**Exercise brief**
Print the records below exactly, and do not carry over any picture.

**Material shown**
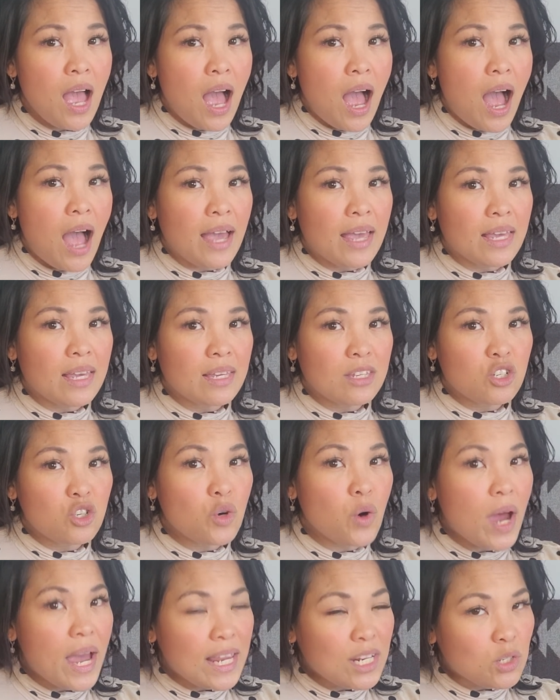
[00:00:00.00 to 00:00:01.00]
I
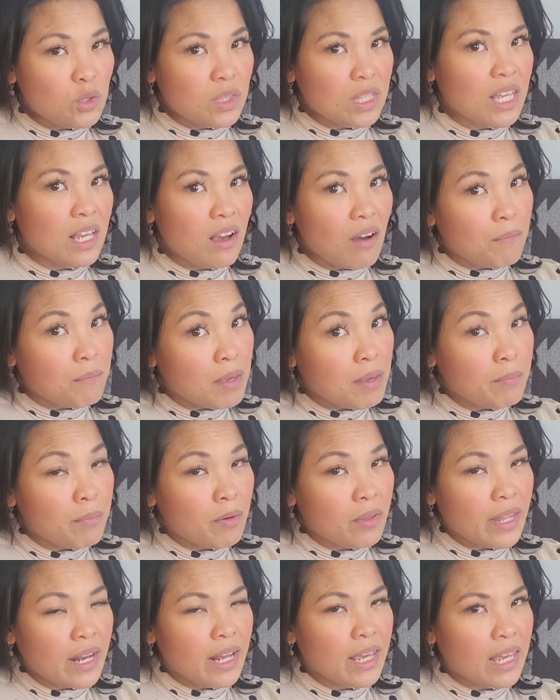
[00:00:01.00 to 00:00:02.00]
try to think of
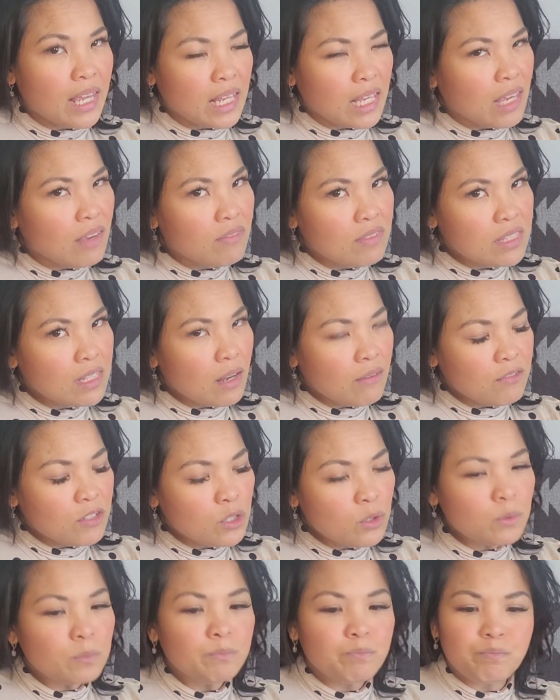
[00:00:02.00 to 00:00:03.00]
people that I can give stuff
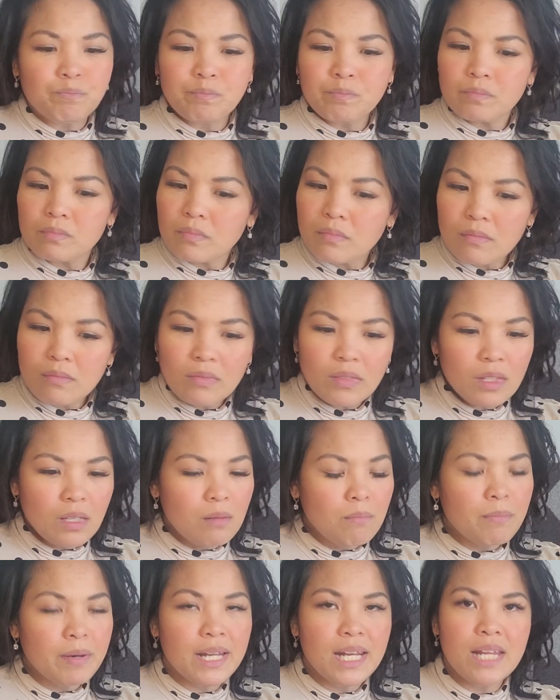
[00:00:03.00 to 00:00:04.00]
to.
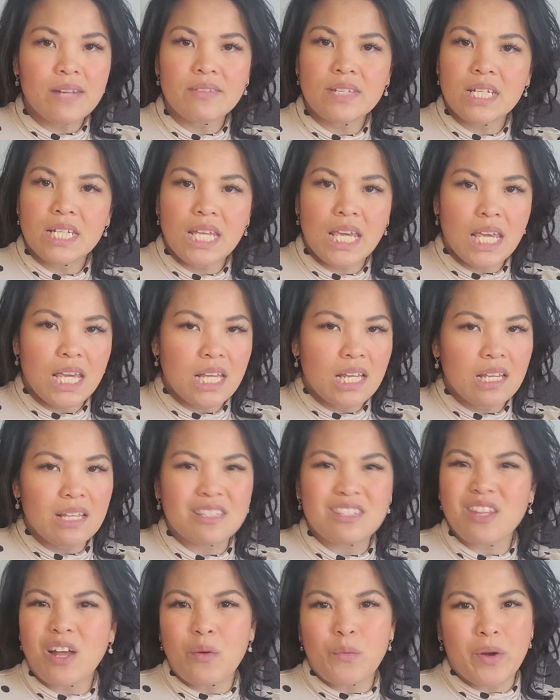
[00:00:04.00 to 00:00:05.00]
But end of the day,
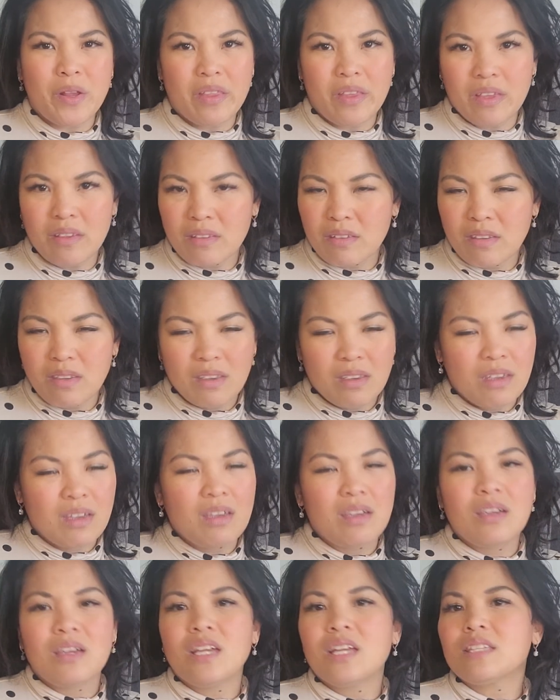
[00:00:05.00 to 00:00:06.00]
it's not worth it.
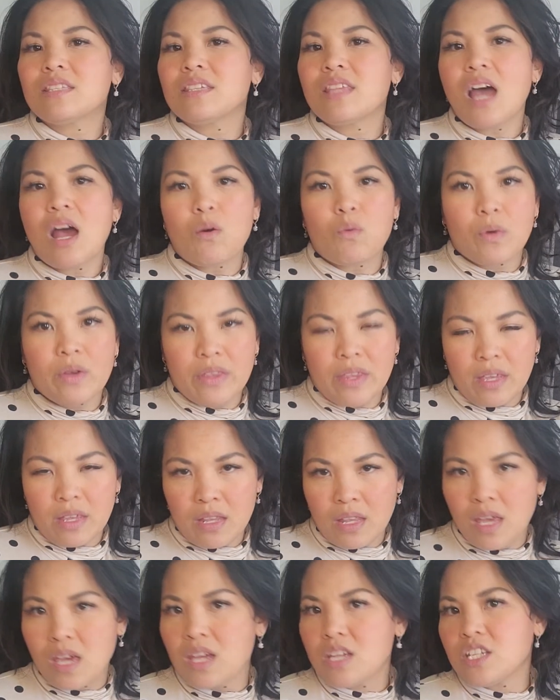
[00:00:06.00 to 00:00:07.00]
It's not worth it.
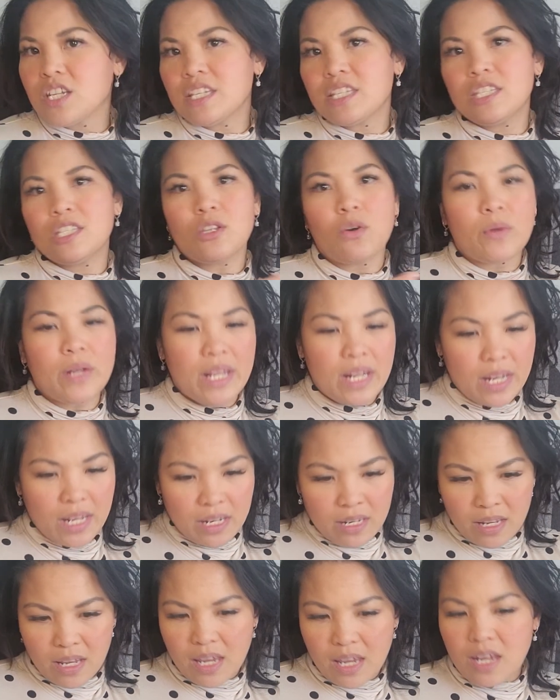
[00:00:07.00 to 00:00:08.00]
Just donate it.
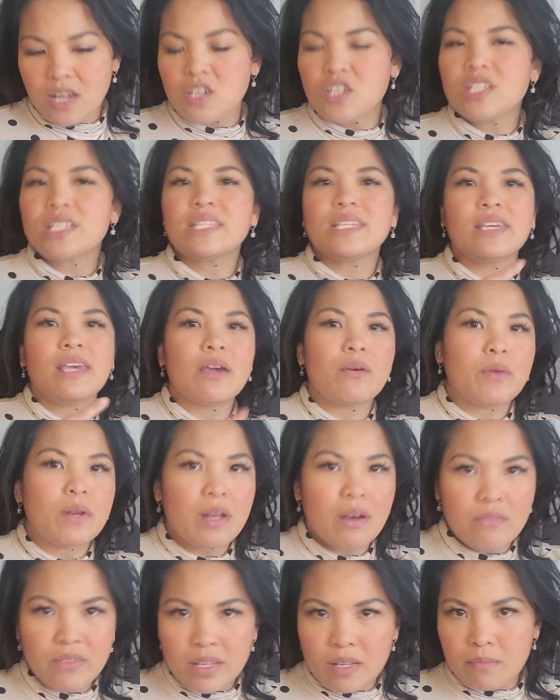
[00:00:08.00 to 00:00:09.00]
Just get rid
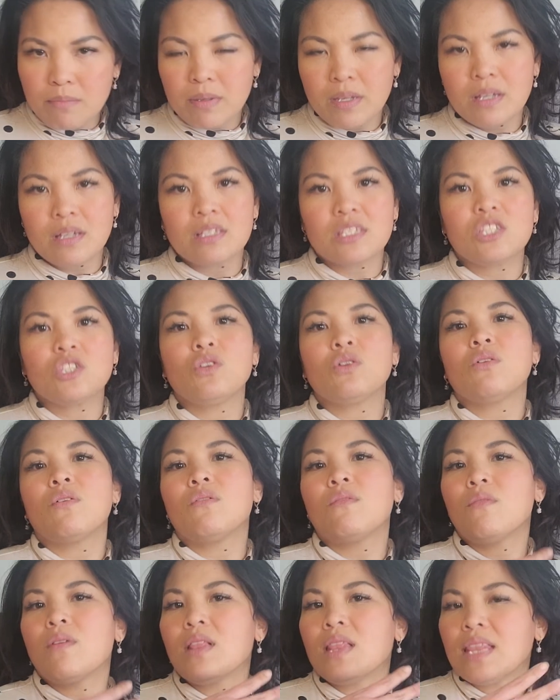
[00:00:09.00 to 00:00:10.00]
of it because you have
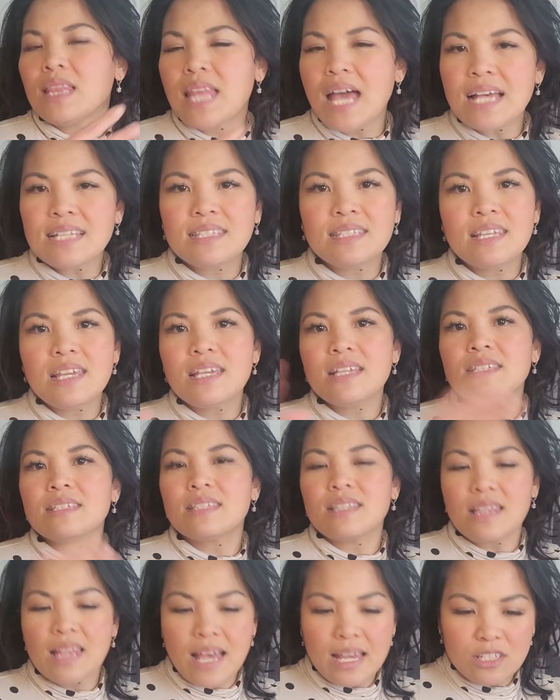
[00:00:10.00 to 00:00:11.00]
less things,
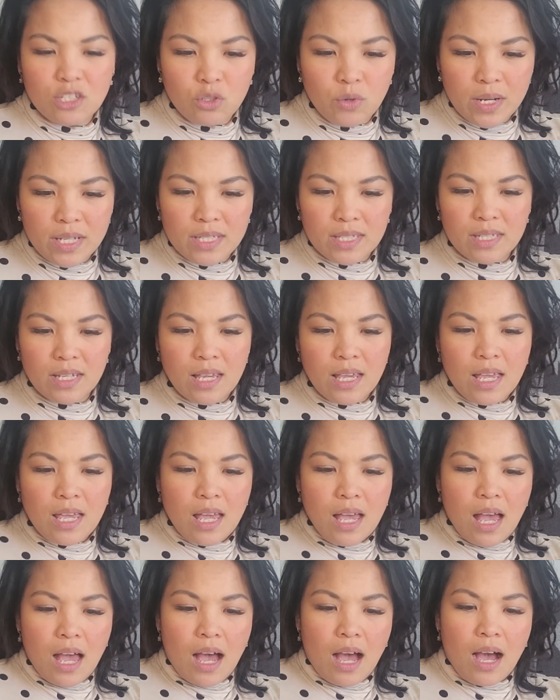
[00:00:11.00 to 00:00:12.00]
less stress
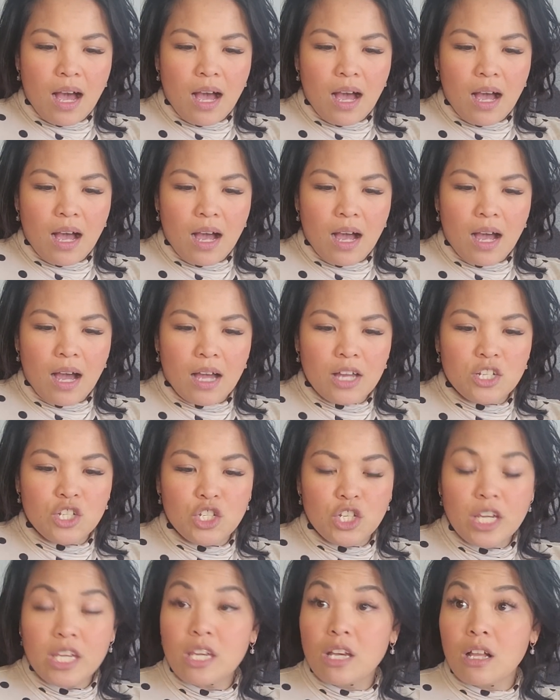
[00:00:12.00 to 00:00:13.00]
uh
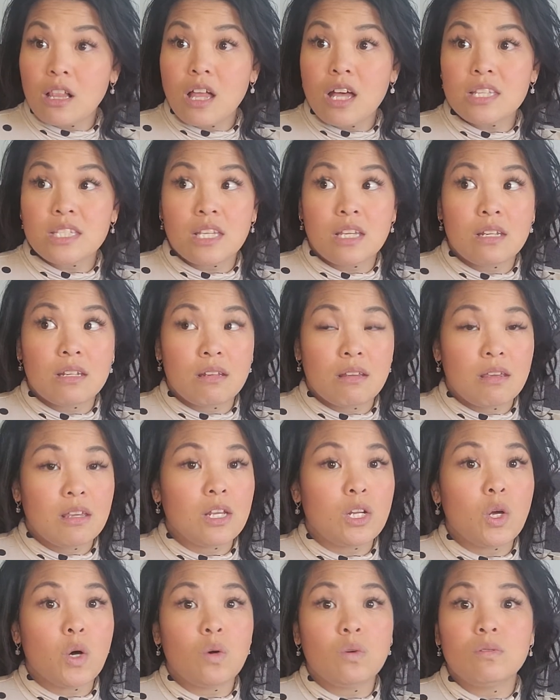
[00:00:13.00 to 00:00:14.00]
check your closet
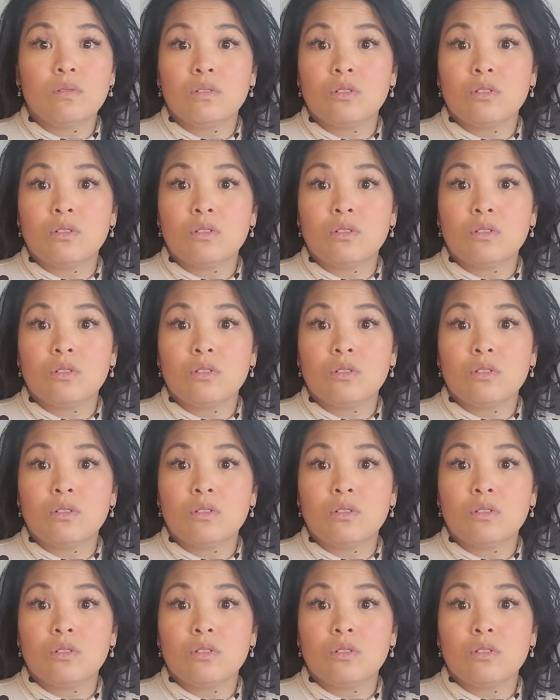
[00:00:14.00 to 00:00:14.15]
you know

**Answer to this exercise**
[00:00:00.00 to 00:00:01.00]
I
[00:00:01.00 to 00:00:02.00]
try to think of
[00:00:02.00 to 00:00:03.00]
people that I can give stuff
[00:00:03.00 to 00:00:04.00]
to.
[00:00:04.00 to 00:00:05.00]
But end of the day,
[00:00:05.00 to 00:00:06.00]
it's not worth it.
[00:00:06.00 to 00:00:07.00]
It's not worth it.
[00:00:07.00 to 00:00:08.00]
Just donate it.
[00:00:08.00 to 00:00:09.00]
Just get rid
[00:00:09.00 to 00:00:10.00]
of it because you have
[00:00:10.00 to 00:00:11.00]
less things,
[00:00:11.00 to 00:00:12.00]
less stress
[00:00:12.00 to 00:00:13.00]
uh
[00:00:13.00 to 00:00:14.00]
check your closet
[00:00:14.00 to 00:00:14.15]
you know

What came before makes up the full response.